Gingrich defends Cain, says media more focused on gossip than solutions

Former Speaker of the House Newt Gingrich defended former Godfather’s Pizza CEO Herman Cain on Monday, saying Americans might be more interested in finding a “solutions-oriented leader” than obsessing over another political scandal.

“What does it mean to the elite news media that nobody in the country ever comes up to us and raises questions you all raise?” Gingrich told NBC’s Ann Curry when asked what the Cain sexual harassment scandal could mean for the Republican ticket in 2012. “I went through two months in June and July where folks in New York and Washington said my campaign was dead, I was gone, that it was hopeless. Nobody in the country said that.” (RELATED: Angry Iowan confronts Newt)
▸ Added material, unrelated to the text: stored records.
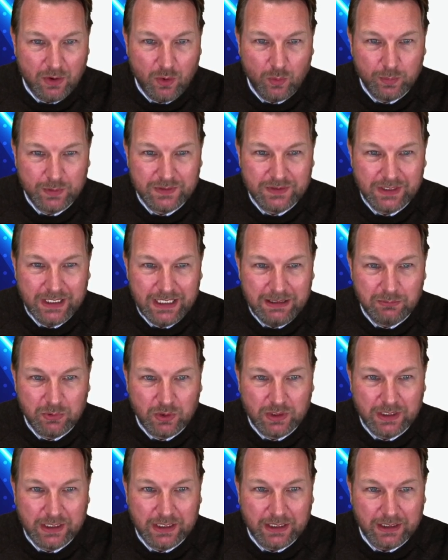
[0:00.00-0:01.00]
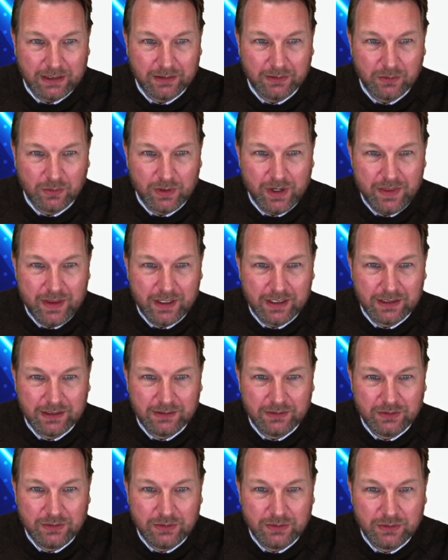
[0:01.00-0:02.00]
open table here, where they
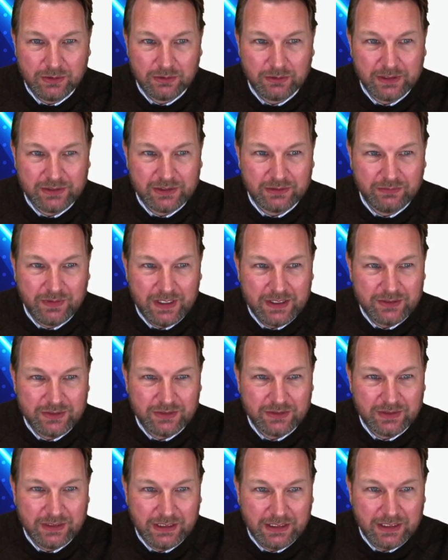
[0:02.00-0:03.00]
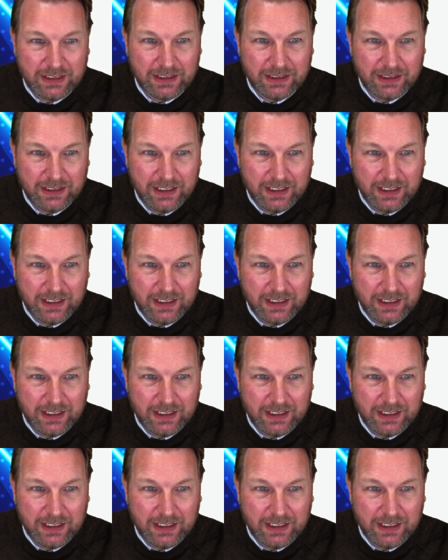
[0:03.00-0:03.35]
can do a reservation here.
“Herman Cain, I imagine, is getting far fewer questions from citizens about these things than he is about jobs, about other things,” Gingrich continued. “And I just think there’s this huge gap between the gossip that fascinates political reporters, and the average person’s concern about the price of housing, the availability of jobs, solving the budget deficit without crushing the middle class, a lot of things that are, frankly, at a substance level are dramatically more important for most Americans.”
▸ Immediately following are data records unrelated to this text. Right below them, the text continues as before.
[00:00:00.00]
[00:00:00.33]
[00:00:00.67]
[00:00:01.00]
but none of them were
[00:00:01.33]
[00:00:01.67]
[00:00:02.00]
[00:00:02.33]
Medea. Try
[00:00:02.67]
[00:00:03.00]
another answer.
Gingrich, who has seen is standing in the polls rebound in recent weeks, made his statement a day after Mississippi Gov. Haley Barbour and former Utah Gov. Jon Huntsman both said Cain needs to be more forthcoming about the scandal.

“Bad news is not like fine wine,” Barbour said on NBC’s Meet the Press on Sunday. “It doesn’t improve with age.”

Although most polls show he is still a frontrunner for the Republican nomination, a Reuters survey released this weekend indicated that the sexual harassment allegations have begun to hurt Cain. According to the survey, 35 percent of Republicans have a less favorable opinion of Cain then they did before the allegations first came to light last week.